FFWD REW

Alice’s new nightmare

Along Came a Spider marks a return to form for the original demonic shock-rocker

“To me this is really one of [my] best-written albums as far as melding together and making the story work” says original shock-rocker Alice Cooper of his latest effort Along Came a Spider . Cryptic and eerie his 24th studio album tells the tale of serial killer Spider and the strange methods behind his gore-iffic art.

“It’s an interesting story about a serial killer that definitely has flaws” he continues. “Even though he thinks he’s infallible he’s totally fallible. When you think of Hannibal Lecter he’s perfect. He’s a serial killer a psychologist [and a] meticulous planner. This guy thinks he’s that but the more the album goes on the more you find all these flaws in his personality. He has a romantic side that will get him in trouble. He also has a religious side. In the middle of the album he has an epiphany: ‘What if I’m wrong?’ That’s a great complex thing to have happen to a serial killer.”

Easily Cooper’s best work in almost two decades Along Came a Spider is engaging both in terms of plot and music. It pulls from the tragic conceptualism of 1975’s Welcome to my Nightmare yet boasts enough grit and balls to almost reach the metallic tinge of 1987’s Raise Your Fist and Yell .

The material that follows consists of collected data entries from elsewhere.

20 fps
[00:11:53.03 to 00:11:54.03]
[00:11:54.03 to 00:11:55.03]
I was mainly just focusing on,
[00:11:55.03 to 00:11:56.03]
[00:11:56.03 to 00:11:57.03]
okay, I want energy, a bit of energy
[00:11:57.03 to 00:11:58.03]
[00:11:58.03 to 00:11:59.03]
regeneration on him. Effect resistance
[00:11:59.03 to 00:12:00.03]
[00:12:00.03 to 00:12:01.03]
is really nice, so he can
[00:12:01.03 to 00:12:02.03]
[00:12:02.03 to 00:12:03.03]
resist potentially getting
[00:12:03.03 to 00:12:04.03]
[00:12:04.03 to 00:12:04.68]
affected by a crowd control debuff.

Naturally when dealing with The Coop nothing is as it seems. While the 11-track opus lends itself to the belief that all is real the album’s unnerving epilogue forces listeners to rethink everything they’ve just heard. Did it happen? Is Spider simply crazy? Is this just another nightmare? Cooper wryly declines clarification.

“He’s got everybody on the run” Cooper says. “He’s created this spider and wraps his victims in silk — very clever. The police finally realize ‘eight legs and silk? This guy thinks he’s a spider or at least becoming that.’ But then you realize it’s written in a diary form. Just when you think you’ve got it all put away he says ‘Well we’ve been in this cell for 28 years. We couldn’t have done that.’ All of those murders only happened in his mind and showed up in the diary… or there could be another killer.”

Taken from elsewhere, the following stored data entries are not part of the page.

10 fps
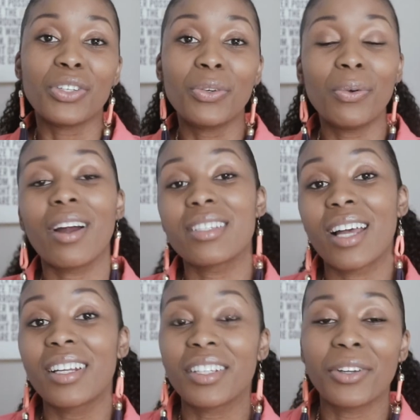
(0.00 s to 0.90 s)
you are
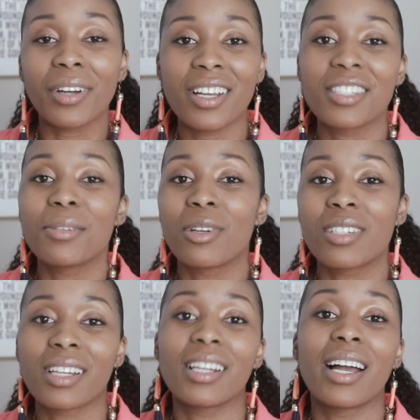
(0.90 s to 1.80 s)
telling your
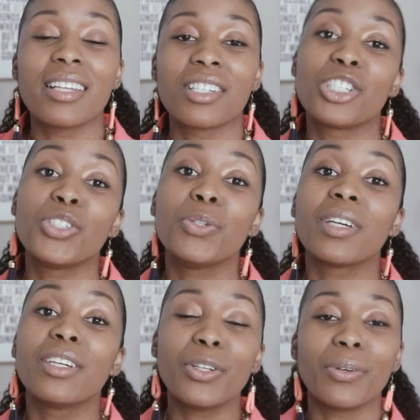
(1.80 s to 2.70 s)
customers and clients that you
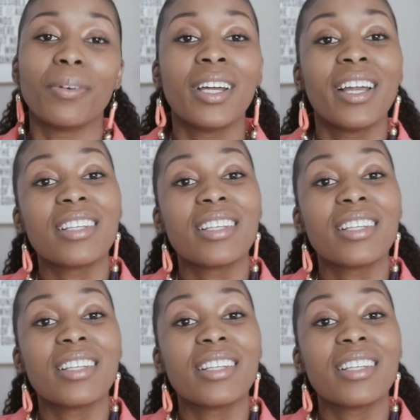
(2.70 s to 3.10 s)
can do.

An album as strong as Along Came a Spider takes a lot of work to put together. Searching for a vehicle to relate the tale Cooper toyed with a few notions before settling on the diary concept. Initially keen to create a radio serial the idea was nixed as he realized that not only was the model limiting but also few know what the hell a radio soap opera actually is in this day and age.

“It would have been great as a radio drama” he reflects. “When I first thought about it I thought it would be great to have Billy Bob Thornton and Michael Douglas — my friends — play the parts of the psychiatrist the cop or the insane asylum orderly. I think everybody would’ve loved to do that but I got to the point where I realized if I explain it too much or explain what’ll happen if I don’t give the audience a chance to use their imagination it won’t work.

“Great art forces the audience to use their imagination” he continues. “When I see a Salvador Dali painting I know what I see but you’d say ‘No he’s not saying that. He’s saying this.’ We all have our own values we place on a crutch or a tongue or a melting watch. It’s the same with my show or with the album. When you [experience] it there are so many images going on you create your own story. I think that’s why Dali liked our show so much. He saw all these images and created his own stories behind them. [I’m] a Rorschach test… it’s all up to you.”